[ASSIGNMENT] Please retype the records below exactly, omitting any images.

Data records
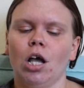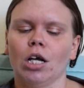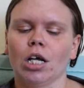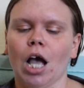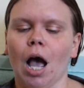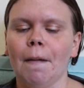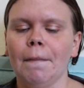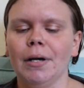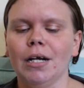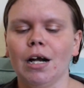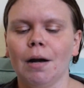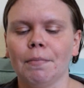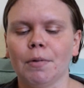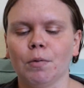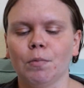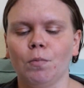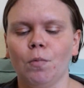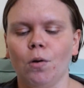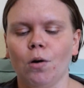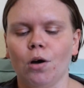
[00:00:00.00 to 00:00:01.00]
Comment
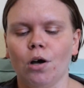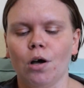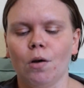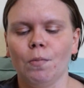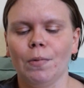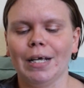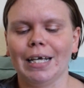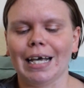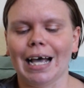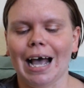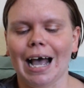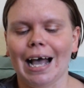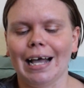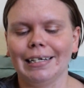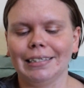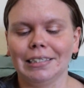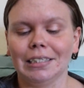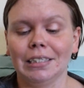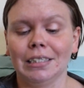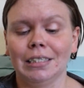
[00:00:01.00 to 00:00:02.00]
number 1, we
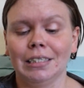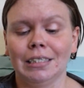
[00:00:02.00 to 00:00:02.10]
got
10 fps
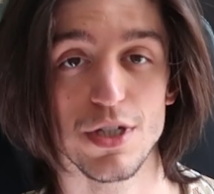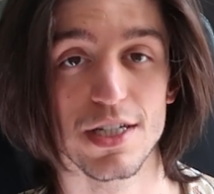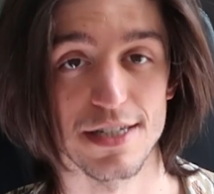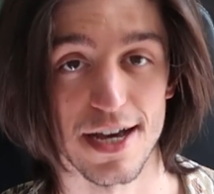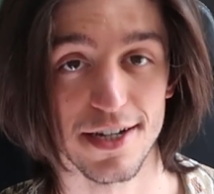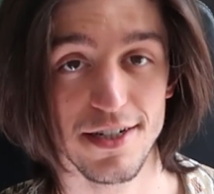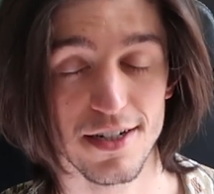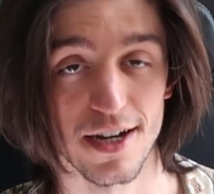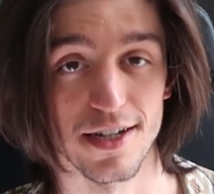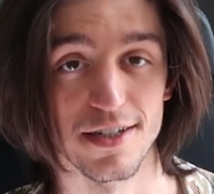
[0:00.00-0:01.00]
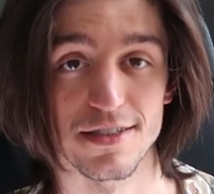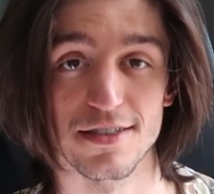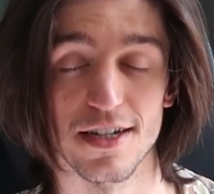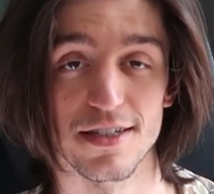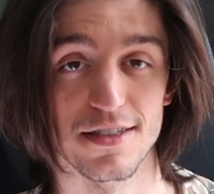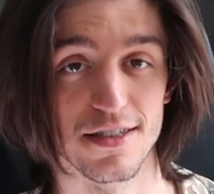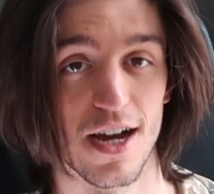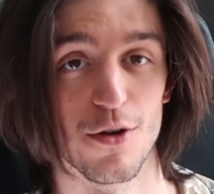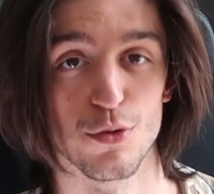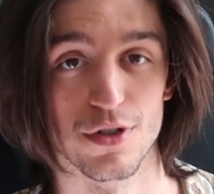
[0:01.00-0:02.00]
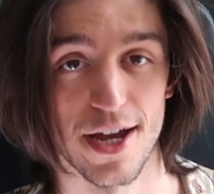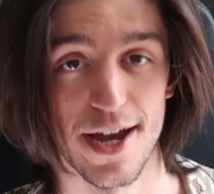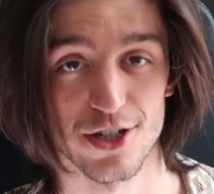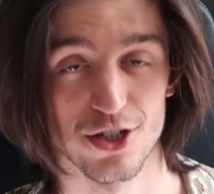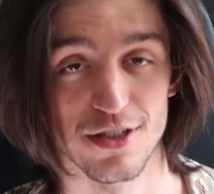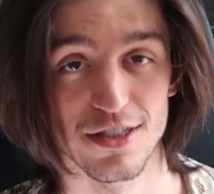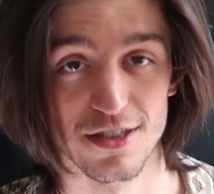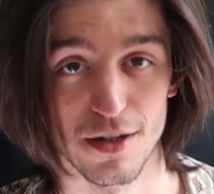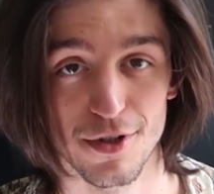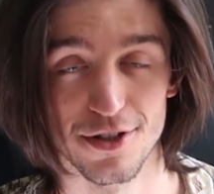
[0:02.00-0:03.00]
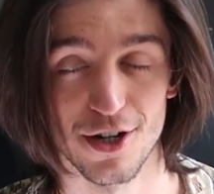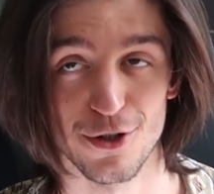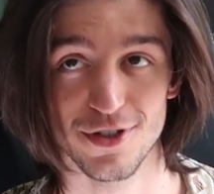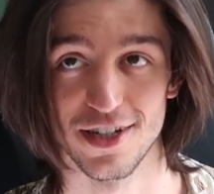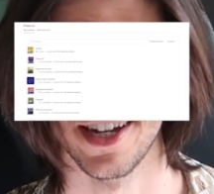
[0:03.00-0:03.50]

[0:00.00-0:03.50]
week 9, I decided that I would actually double down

[EXERCISE ANSWER]
[00:00:00.00 to 00:00:01.00]
Comment
[00:00:01.00 to 00:00:02.00]
number 1, we
[00:00:02.00 to 00:00:02.10]
got
10 fps
[0:00.00-0:01.00]
[0:01.00-0:02.00]
[0:02.00-0:03.00]
[0:03.00-0:03.50]

[0:00.00-0:03.50]
week 9, I decided that I would actually double down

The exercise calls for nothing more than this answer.